» **WORK TASK**: With images removed, return the whole listing exactly as written.

» **MATERIAL PROVIDED**:
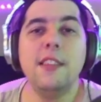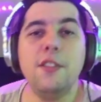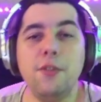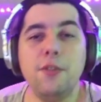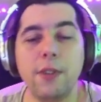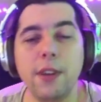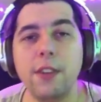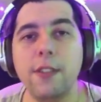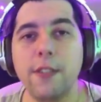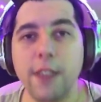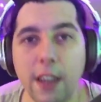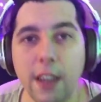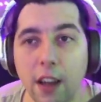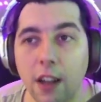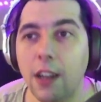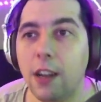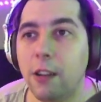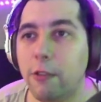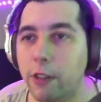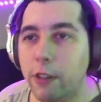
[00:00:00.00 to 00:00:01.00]
Since we're using
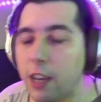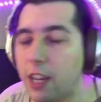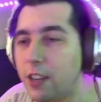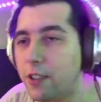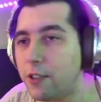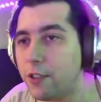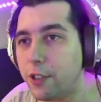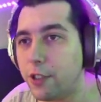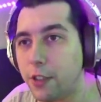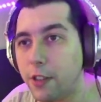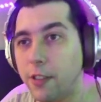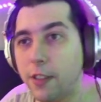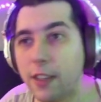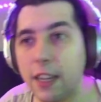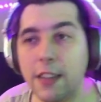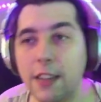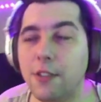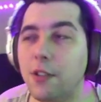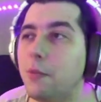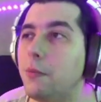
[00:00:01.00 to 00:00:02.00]
only rocket launchers,
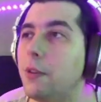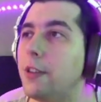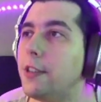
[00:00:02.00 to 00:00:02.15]
it's a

» **PROBLEM SOLUTION**:
[00:00:00.00 to 00:00:01.00]
Since we're using
[00:00:01.00 to 00:00:02.00]
only rocket launchers,
[00:00:02.00 to 00:00:02.15]
it's a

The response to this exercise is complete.